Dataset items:
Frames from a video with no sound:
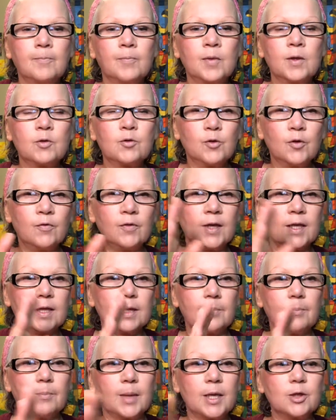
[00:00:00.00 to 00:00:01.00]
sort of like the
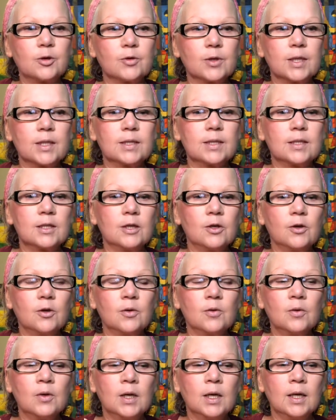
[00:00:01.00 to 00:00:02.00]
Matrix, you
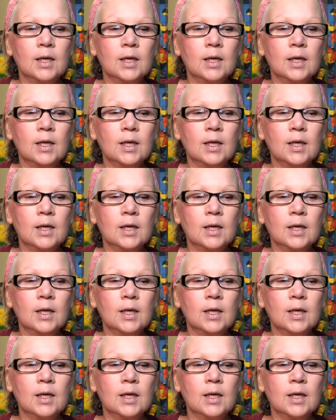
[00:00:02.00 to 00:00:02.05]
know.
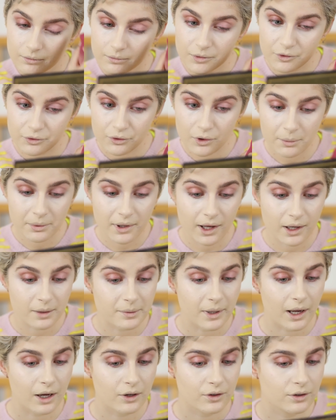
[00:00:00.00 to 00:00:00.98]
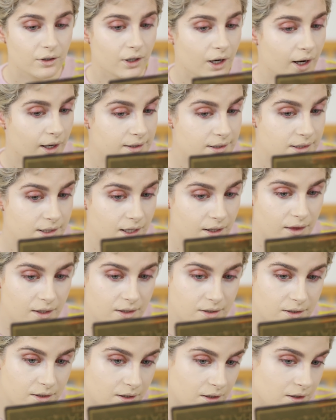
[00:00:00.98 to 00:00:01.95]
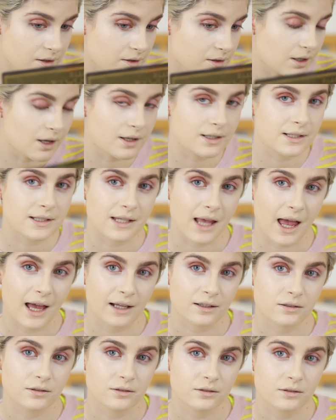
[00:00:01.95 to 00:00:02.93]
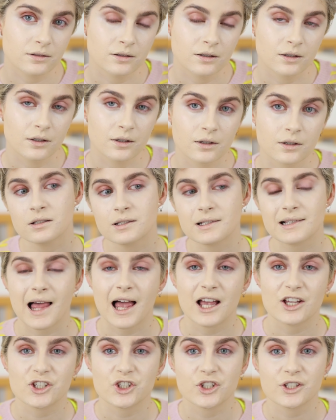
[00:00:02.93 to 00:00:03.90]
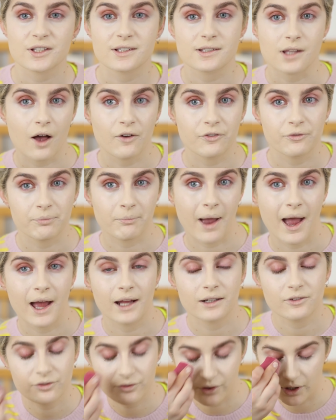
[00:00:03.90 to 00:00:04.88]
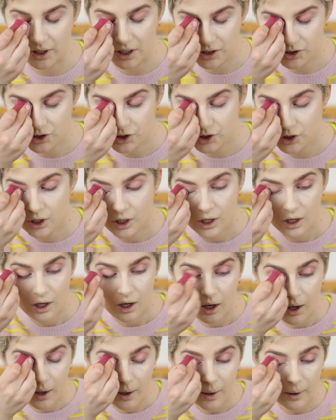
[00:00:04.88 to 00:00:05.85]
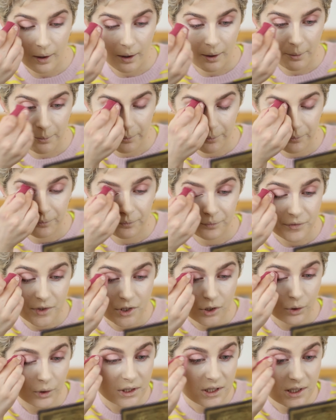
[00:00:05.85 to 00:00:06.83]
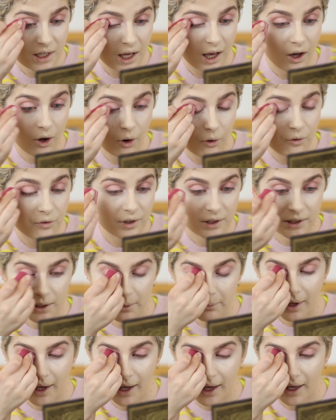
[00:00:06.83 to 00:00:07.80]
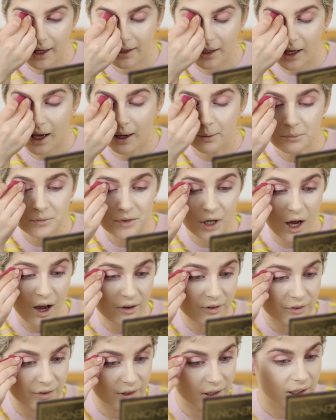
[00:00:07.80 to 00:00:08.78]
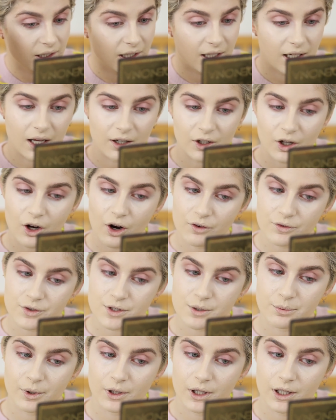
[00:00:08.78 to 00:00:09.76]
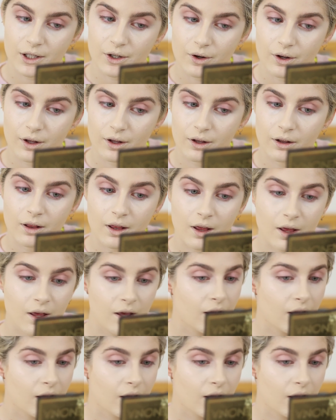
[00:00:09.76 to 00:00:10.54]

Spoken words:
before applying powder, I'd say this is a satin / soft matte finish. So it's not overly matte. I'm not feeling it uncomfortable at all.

▶ [Try it]:
Every picture stays out; reproduce exactly the lines from the one with "[00:00:08.78 to 00:00:09.76]" through the last line of the data above.

▶ [Reply]:
[00:00:08.78 to 00:00:09.76]
[00:00:09.76 to 00:00:10.54]

Spoken words:
before applying powder, I'd say this is a satin / soft matte finish. So it's not overly matte. I'm not feeling it uncomfortable at all.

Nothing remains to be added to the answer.